— MATERIAL FOR THE TASK —

--------------------

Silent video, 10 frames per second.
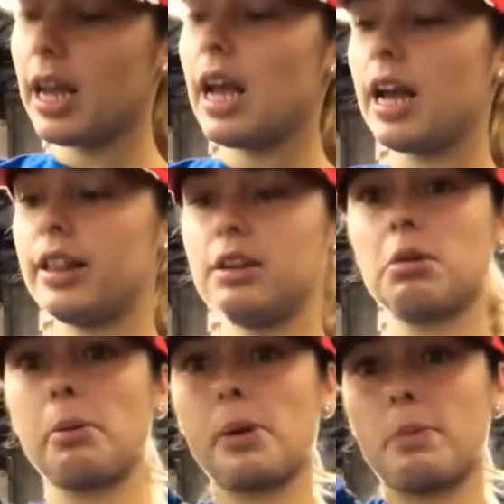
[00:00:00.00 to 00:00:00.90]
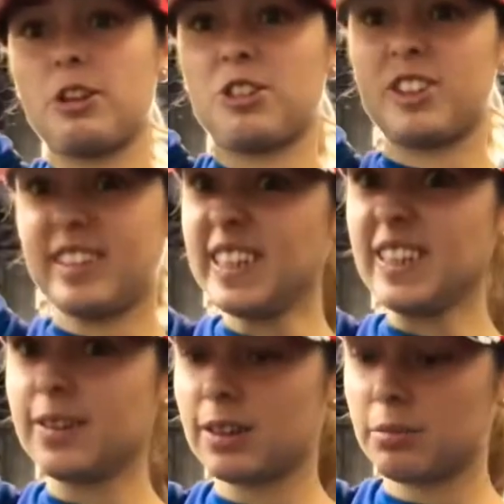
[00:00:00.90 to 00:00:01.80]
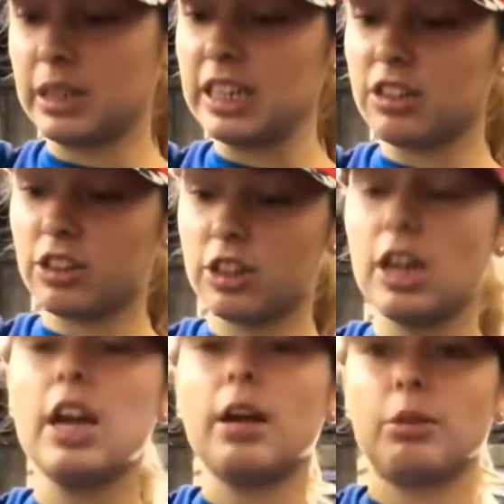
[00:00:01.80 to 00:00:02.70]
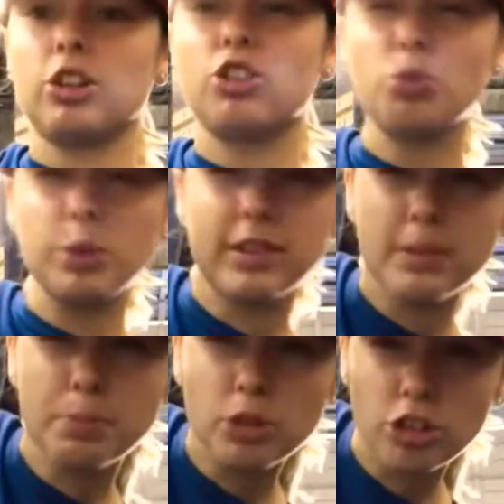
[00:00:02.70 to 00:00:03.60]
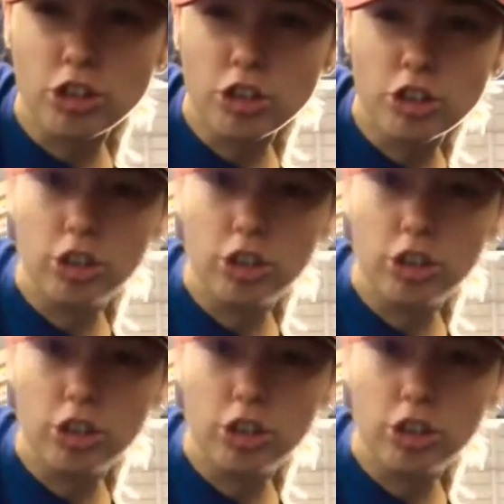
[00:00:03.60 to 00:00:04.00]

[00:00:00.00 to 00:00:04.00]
and then I'm going to put pressure down on my insert. I'm going to twist and push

--------------------

— ABOUT THIS TASK —
Copy the data exactly. Any picture it contains is to be omitted.

— SOLVED PROBLEM —
Silent video, 10 frames per second.
[00:00:00.00 to 00:00:00.90]
[00:00:00.90 to 00:00:01.80]
[00:00:01.80 to 00:00:02.70]
[00:00:02.70 to 00:00:03.60]
[00:00:03.60 to 00:00:04.00]

[00:00:00.00 to 00:00:04.00]
and then I'm going to put pressure down on my insert. I'm going to twist and push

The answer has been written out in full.